ロシアW杯でMVP、FIFA最優秀選手賞を獲得したクロアチア出身のモドリッチは、少年時代に経験したユーゴスラビア紛争で爆弾が降ってくるかもしれない中でボールを蹴ったり、大切な人を亡くしたりするなど過酷な体験をしている。そんな彼が、体の小ささというハンディキャップを乗り越えて一流の選手となった現在までの歩みを綴った初のバイオグラフィーが、スペインでベストセラーになり、この度、日本語版に翻訳されて発売された。
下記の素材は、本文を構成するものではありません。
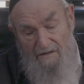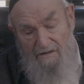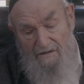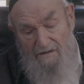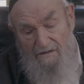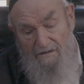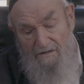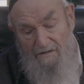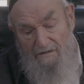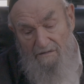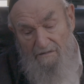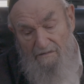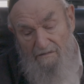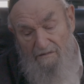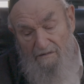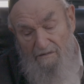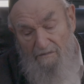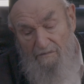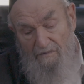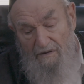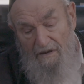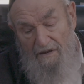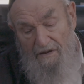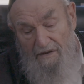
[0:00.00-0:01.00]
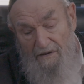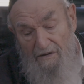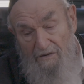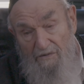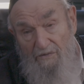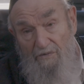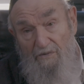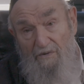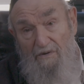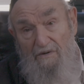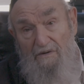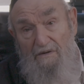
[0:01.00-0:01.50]
to uh, what do you
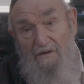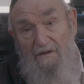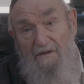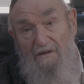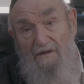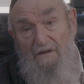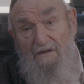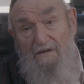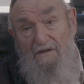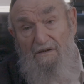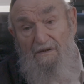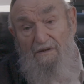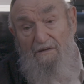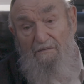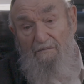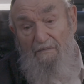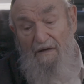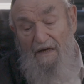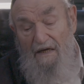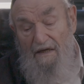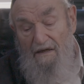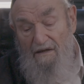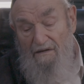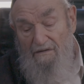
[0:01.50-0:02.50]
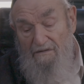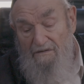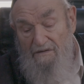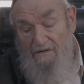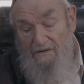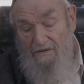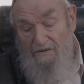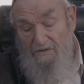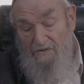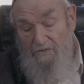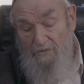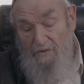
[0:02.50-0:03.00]
call it? To, to the mountain,
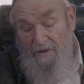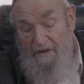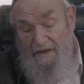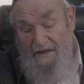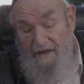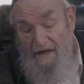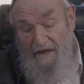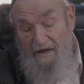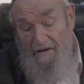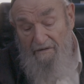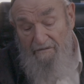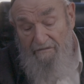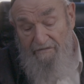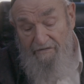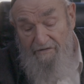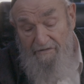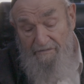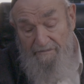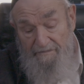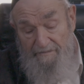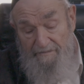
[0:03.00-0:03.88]
to, to a cave.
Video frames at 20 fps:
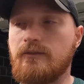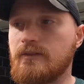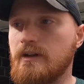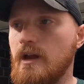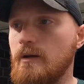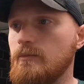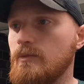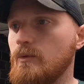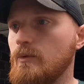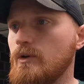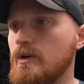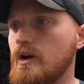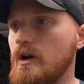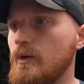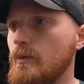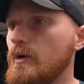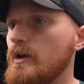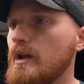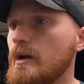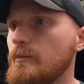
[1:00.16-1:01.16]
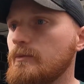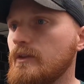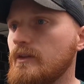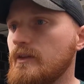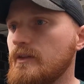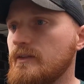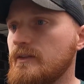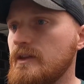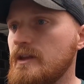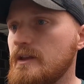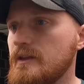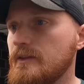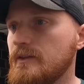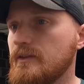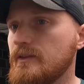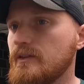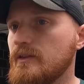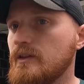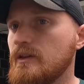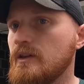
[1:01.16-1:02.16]
have time to work our way up to the
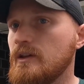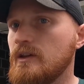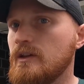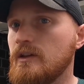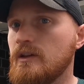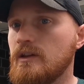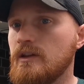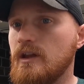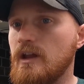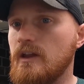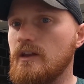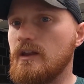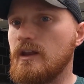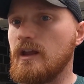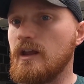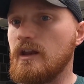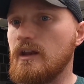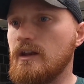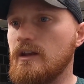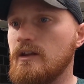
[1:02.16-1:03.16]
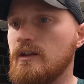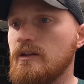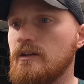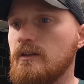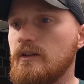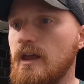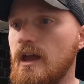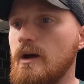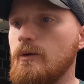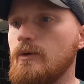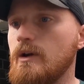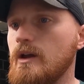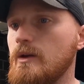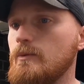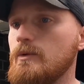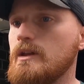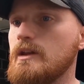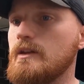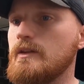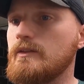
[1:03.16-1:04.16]
seats. And then that way
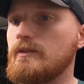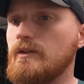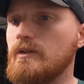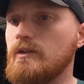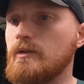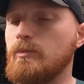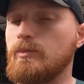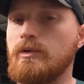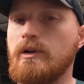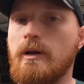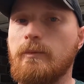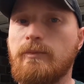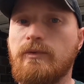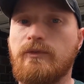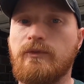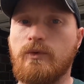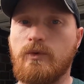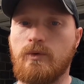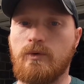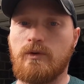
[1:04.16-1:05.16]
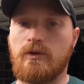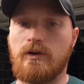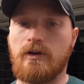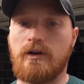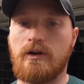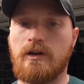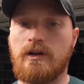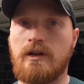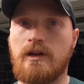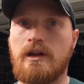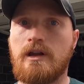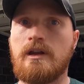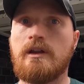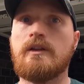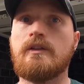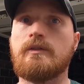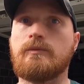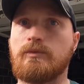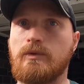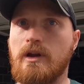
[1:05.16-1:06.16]
we can start to prep for
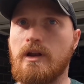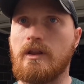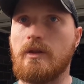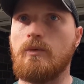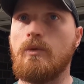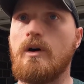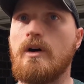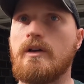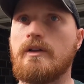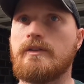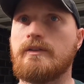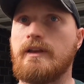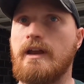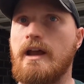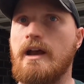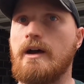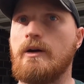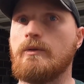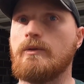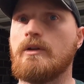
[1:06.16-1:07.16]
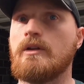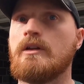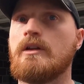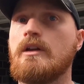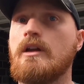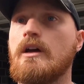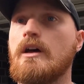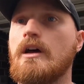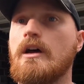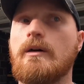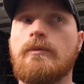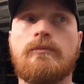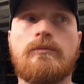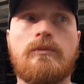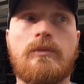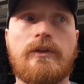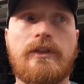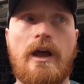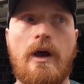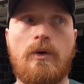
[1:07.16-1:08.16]
spraying the walls down um,
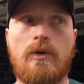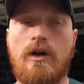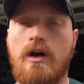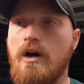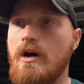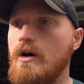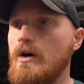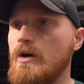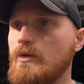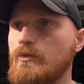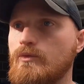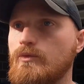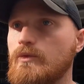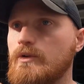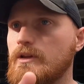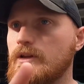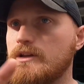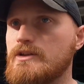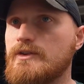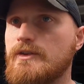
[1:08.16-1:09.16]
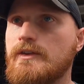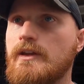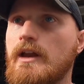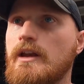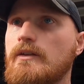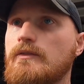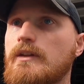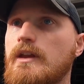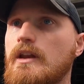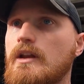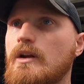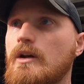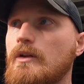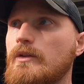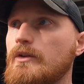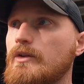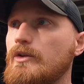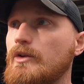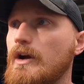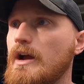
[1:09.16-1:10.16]
with alcohol and really just kind of getting all
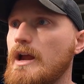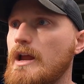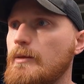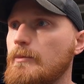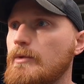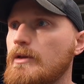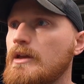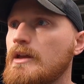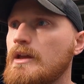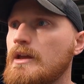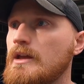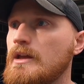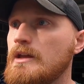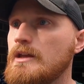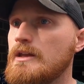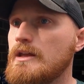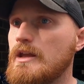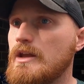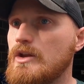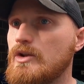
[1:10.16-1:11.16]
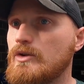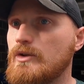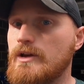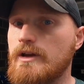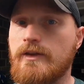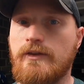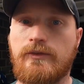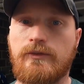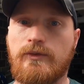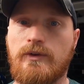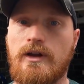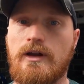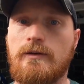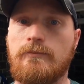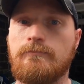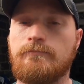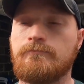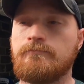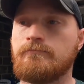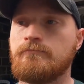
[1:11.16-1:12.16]
the grime and grease
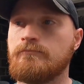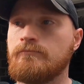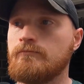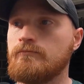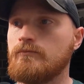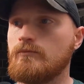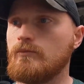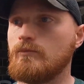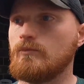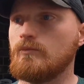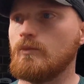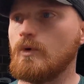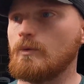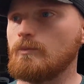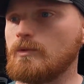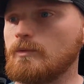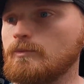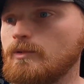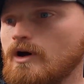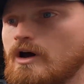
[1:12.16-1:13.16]
from when we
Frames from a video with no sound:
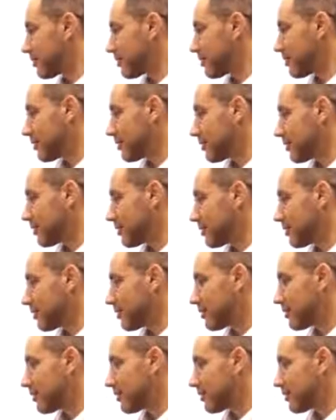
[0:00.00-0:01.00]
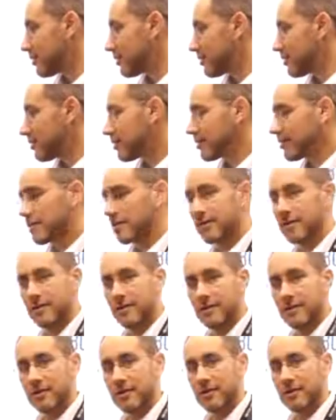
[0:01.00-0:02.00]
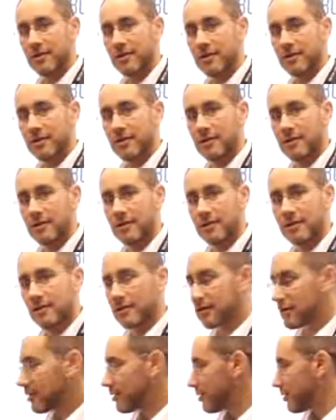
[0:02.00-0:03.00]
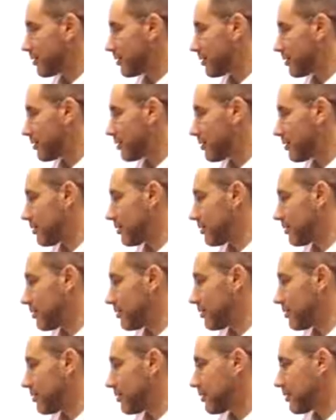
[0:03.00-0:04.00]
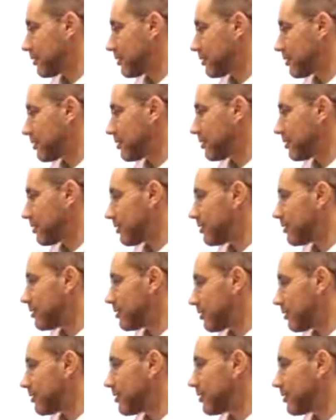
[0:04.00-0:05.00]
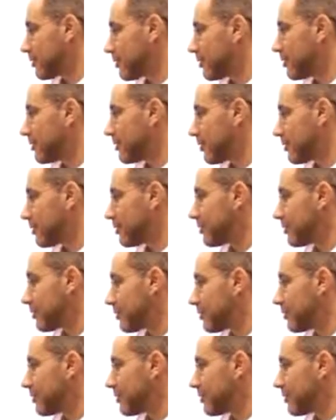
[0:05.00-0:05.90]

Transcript: This person isn't speaking.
本イベントには約170人のファンが駆け付け、インスティトゥト・セルバンテス東京館長ビクトル・ウガルテ・ファレロンス氏、クロアチア大使ドラジェン・フラスティッチ氏、スペイン大使ホルヘ・トレド氏、出版元である株式会社カンゼン代表取締役の宇佐美光昭氏の挨拶でスタートした。その後、豪華ゲストによるトークセッションが始まり、東京ヴェルディ監督のロティーナ氏、サッカージャーナリストの小澤一郎氏、ペーニャ・マドリディスタ・ニボナ会長の久保田繁樹氏、そして著者であるビセンテ・アスピタルテ氏、ホセ・マヌエル・プエルタス氏が登壇。トークセッションでは、ここでしか聞けないモドリッチの魅力などを話した。

豪華ゲストによるトークセッション

モドリッチについて語る東京ヴェルディロティーナ監督

 

ロティーナ氏はモドリッチのことをプレーヤーとして「完璧なMFだ」と語り、人としても「努力家」と高く評価した。ロシアW杯でのクロアチアのサッカーにも言及し、「重要な功績を見せましたよね。クロアチアの強さの秘密は前線や中盤の選手に良い選手がいたからだ」とも。著者のアスピタルテ氏は「20代から30代の若者の伝記が出版されるようなことは(スペインでは)あまりない」と驚きを示し、「普通なら経験しないようなことを少年時代から体験してきたモドリッチは常に逆境と戦っていた。彼の歩んできた道を知ることで、今日、モドリッチがなぜあのプレースタイルでプレーするのかも理解することができるでしょう。多くの方が感銘を受ける選手だと思います」と語った。共同著者でもあるプエルタス氏も「この本を読むことでモドリッチがフットボーラーとして人生の逆境をどのように乗り越えていったのか知ってほしいと思います」と膨大な取材によって書き上げた本への強い思いを込めた。

その後、著者であるアスピタルテ氏とプエルタス氏によるサイン会も実施。濃密な時間は大盛況のうちにイベントは終了した。